There exist estimates for the size of the largest root. The most general go back to the idea that $z$ is not a root of
$$
p(z)=a_nz^n+a_{n-1}+...+a_1z+a_0
$$
if $|z|>R>0$ with an outer root radius $R$ that satisfies the intequality
$$
|a_n|R^n\ge |a_{n-1}|R^{n-1}+...|a_1|R+|a_0|
$$
This polynomial inequality for $R$ is easier to solve numerically than zeroing in on any specific root of the original polynomial. Especially as for the further numerical purposes only a low relative accuracy is needed. The smallest $R$ is obtained as the only positive root of a polynomial with only one sign change in the coefficient sequence, meaning there is exactly one positive root. This situation allows for the secure use of simple scalar root-finding methods like the Newton method.
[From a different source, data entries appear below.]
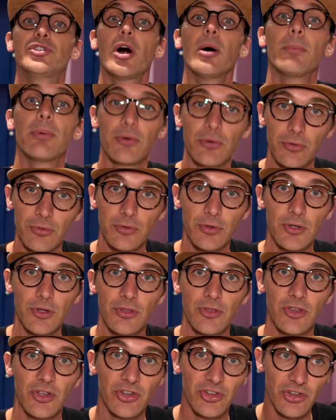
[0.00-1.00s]
double
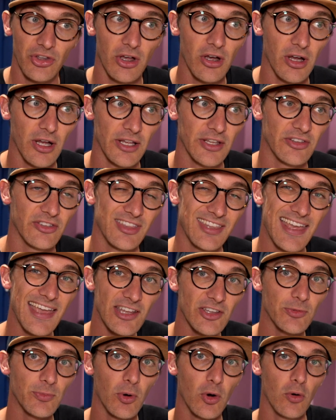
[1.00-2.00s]
the size. The
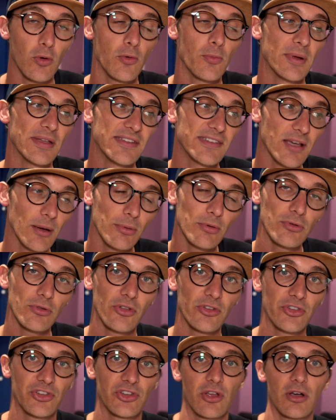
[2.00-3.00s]
export will be double
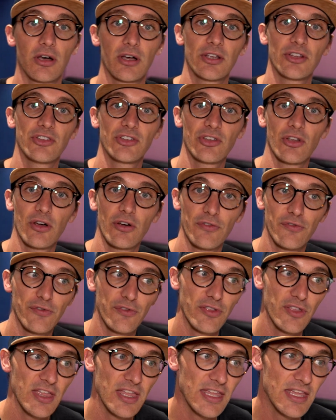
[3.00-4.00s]
the size
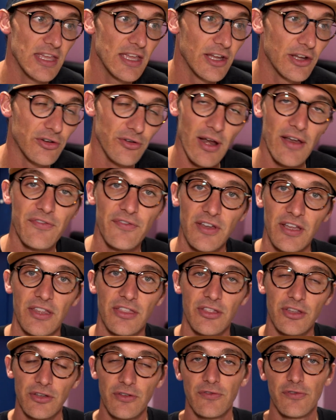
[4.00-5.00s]
of the graphic
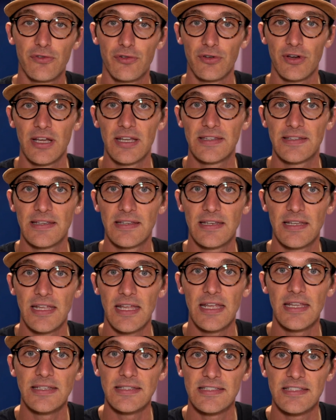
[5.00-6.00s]
that you've created
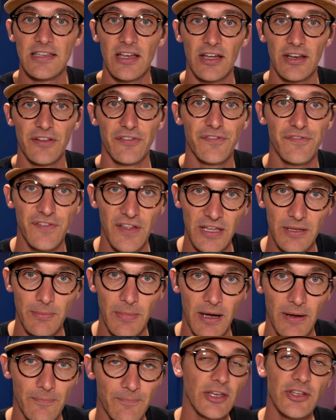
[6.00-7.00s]
inside of
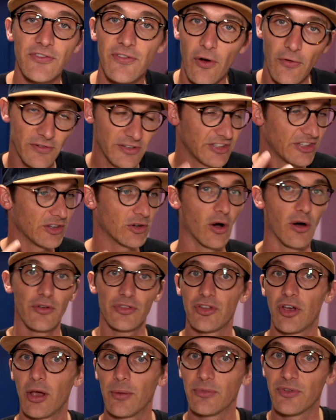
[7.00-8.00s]
Figma. And you've obviously got
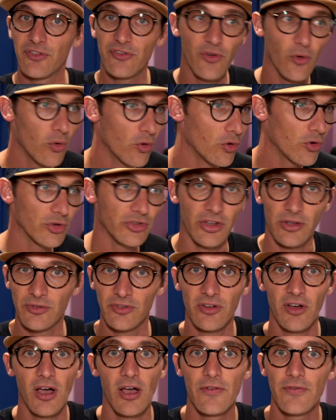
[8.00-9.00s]
times 4, times
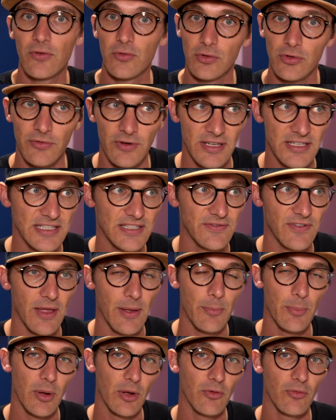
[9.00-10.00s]
5, all the rest of
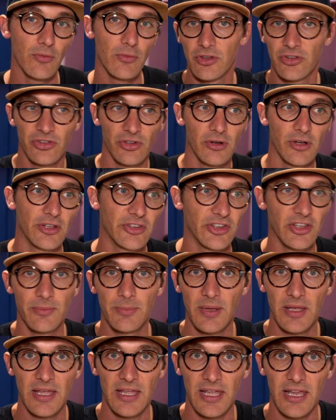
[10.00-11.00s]
it. But the sciencey
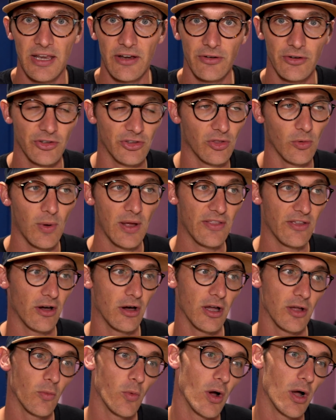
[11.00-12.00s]
bit here is the way that
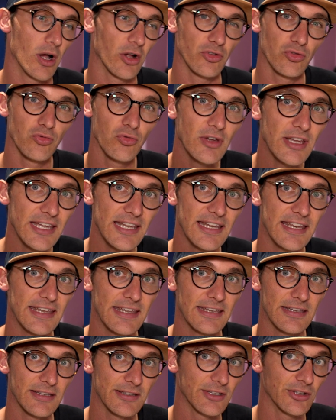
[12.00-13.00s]
I works,
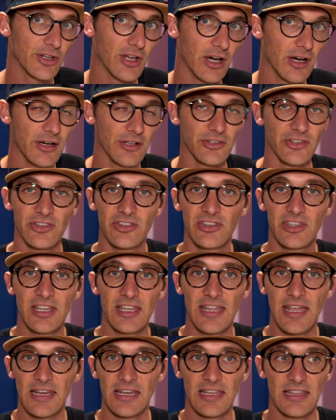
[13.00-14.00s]
really, you can't
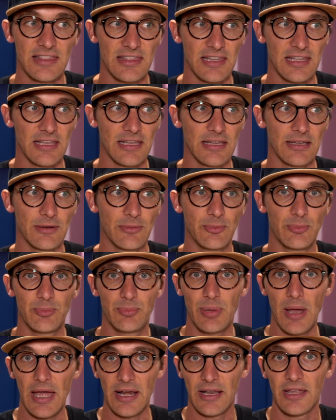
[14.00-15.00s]
see anything
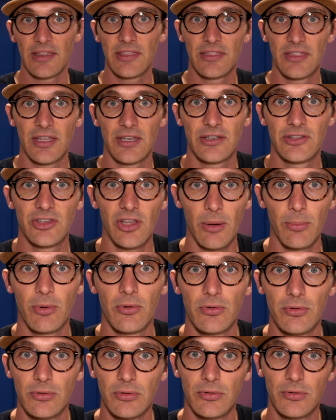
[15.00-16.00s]
better than
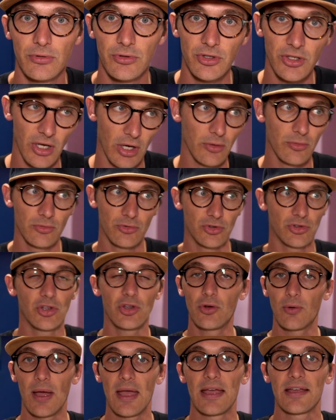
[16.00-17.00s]
double, you know,
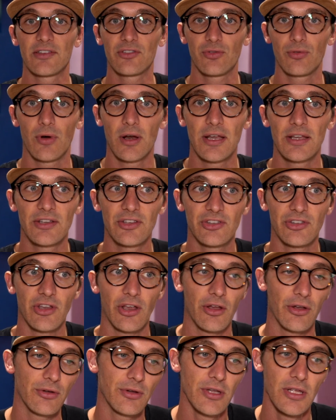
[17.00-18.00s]
2x, right?
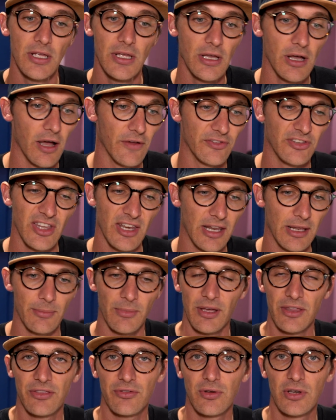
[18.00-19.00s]
So I've said it in
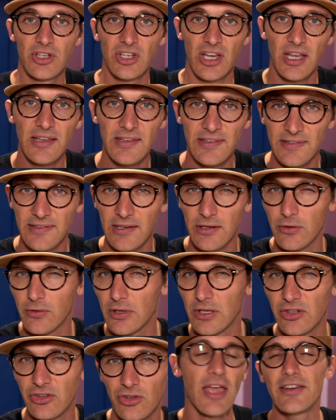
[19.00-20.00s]
my 3GS
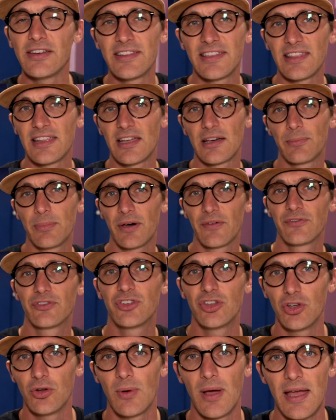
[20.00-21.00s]
series. Anything above
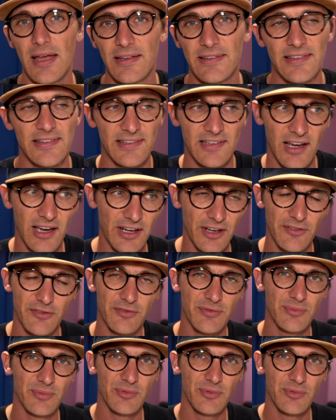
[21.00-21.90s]
2x is kind of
But one can also obtain simple (over-)estimates like
$$
R=\max\left(1,\frac{|a_{n-1}|+...+|a_0|}{|a_n|}\right)
$$
or
$$
R=1+\frac{\max_{k<n} |a_k|}{|a_n|}
$$
These estimates support the general idea, if the coefficients are small relative to the leading coefficient, then the roots will also be small.
The last bounds only give $R\ge 1$. To get beyond that restriction, "guess" a smaller scale $\rho$ and compute the root bound $R_\rho$ from $p_\rho(z)=p(\rho z)$. Then $R=\rho R_\rho$ gives a better bound. $\rho$ can be estimated as power of 2 from the exponent of the coefficients as floating-point numbers. The aim is that the coefficient sequence of $p_\rho$ is about balanced with the leading coefficient dominating and at least one other coefficient of similar magnitude.
I'd recommend studying the techreport to the Jenkins-Traub RPOLY method. I have some of that also reproduced in the corresponding Wikipedia article.